Album review: Motorhead, 'The World is Yours'
3 stars (out of 4)
“Go ahead, put the blame on me,” Ian “Lemmy” Kilmister sings at the outset of Motorhead’s 20th album, "The World is Yours" (UDR), as succinct a summation as any of a life lived large and frequently outside the margins of mainstream acceptability. With Hawkwind and later Motorhead, Lemmy defined punk attitude long before Johnny Rotten did. His music was infamously loud and violent, an influence on everyone from early Metallica to the Foo Fighters, and “The World is Yours” remains unrepentant: 10 succinct fists to the face, with Lemmy’s fuzz-tone bass and gravel-gargling voice (positively Medieval-sounding on “Brotherhood of Man”) riding alongside Mikkey Dee’s relentless drumming and guitarist Phil Campbell’s rude riffs. No ballads, sentimentality or remorse could possibly survive in this toxic atmosphere.

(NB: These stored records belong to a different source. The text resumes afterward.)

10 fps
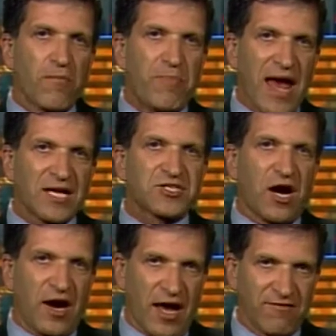Our
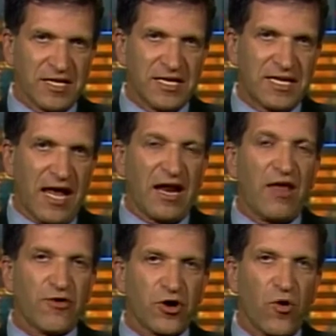banks are heavily in debt
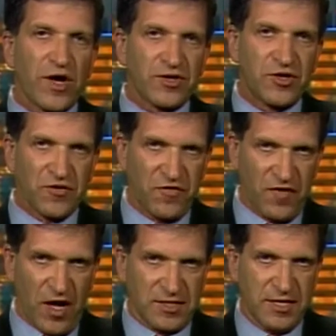and they're going to
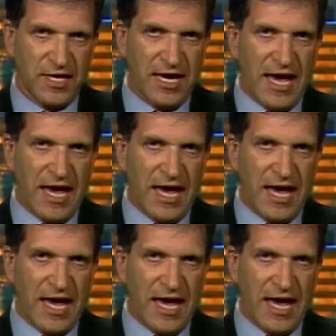default.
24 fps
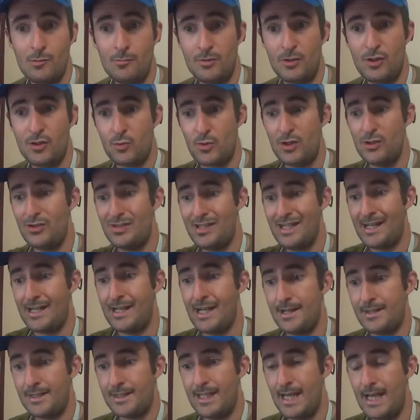because once you take it out of
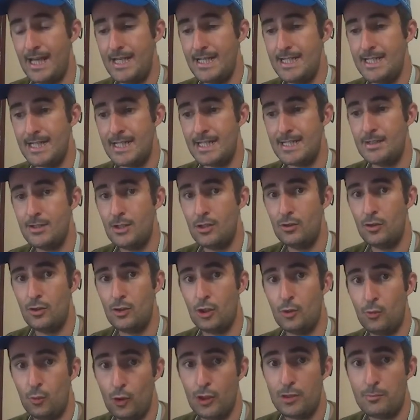the case, it's no longer
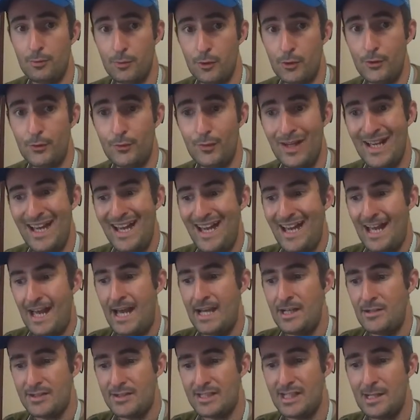waterproof, and you
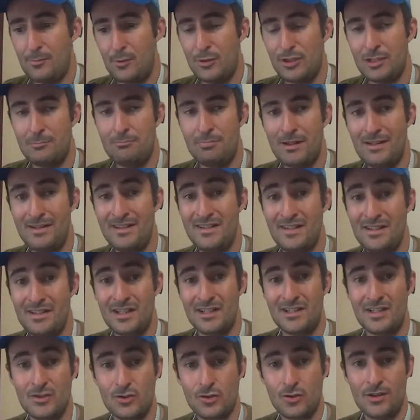start pushing buttons, you're going to
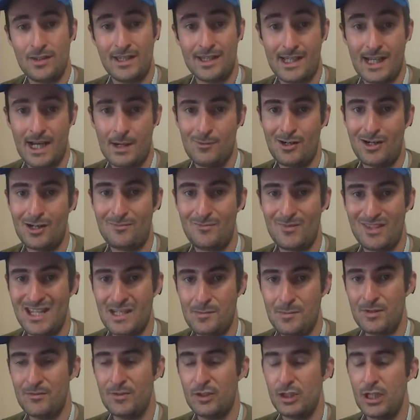destroy the camera. That's a bit of
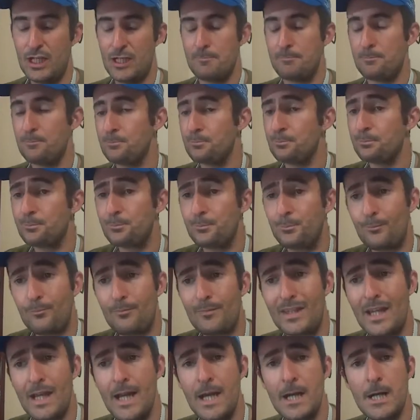a shame.
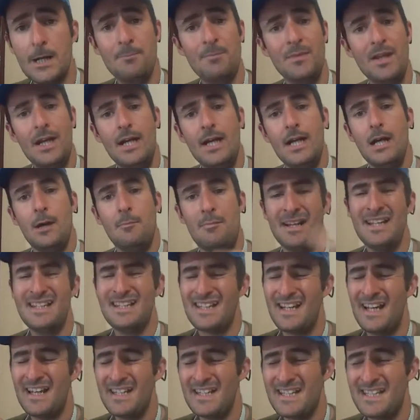But it's an
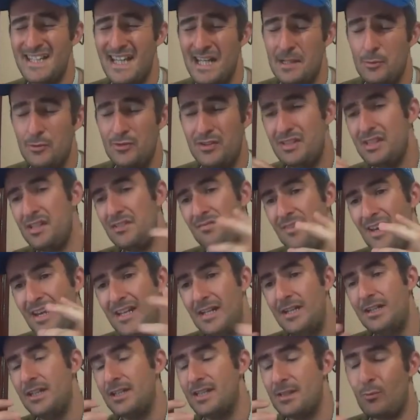understandable disadvantage,
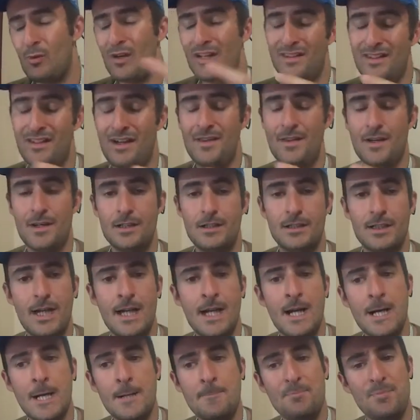it's one or the
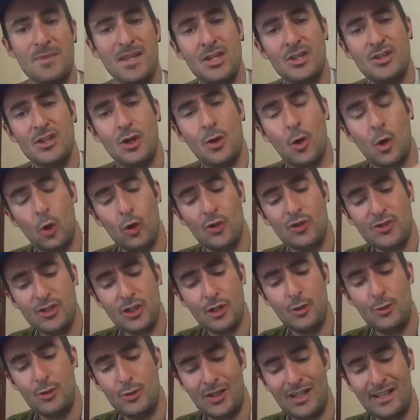other. So also,
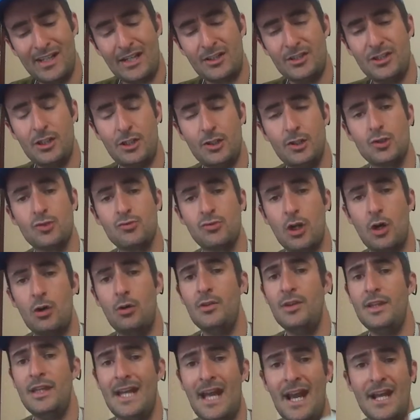you can actually control
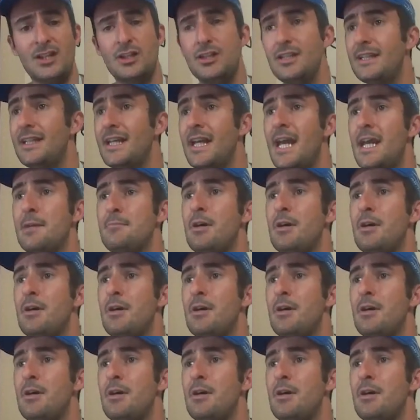the Action Cam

Lemmy’s obsessions remain intact – there are songs about death, outlaws, war and the saving power of the music that Little Richard and Chuck Berry invented. Much of this will sound familiar to Motorhead fans, but there are enough sly lyrical twists to keep things fresh, and when all else fails, Motorhead’s rhythm section is still beastly. As with the better Motorhead albums from the last two decades, a handful of songs should survive as candidates for future concert set lists. Among them are “Get Back in Line,” in which Lemmy declares his inalienable right not to be a lemming, and “I Know How to Die,” bravado incarnate.
greg@gregkot.com
Typo alert: You misspelled "Motörhead"
-- MrJM
Greg replies: Gotta work on my umlauts
Posted by: MrJM | February 08, 2011 at 10:27 AM
Awesome!!! Can't wait to see them again!
And, it's great that no r&b or hippety hop reviews were included in today's paper. It's always refreshing when the reviews cover bands with ACTUAL MUSICIANS in them, as opposed to the mainstream.
Thanks again!
Posted by: kjb666 | February 08, 2011 at 12:30 PM
Good to see the review! As a Motorhead fan I am of course happy with the album! Wonders what your counterpart has to say.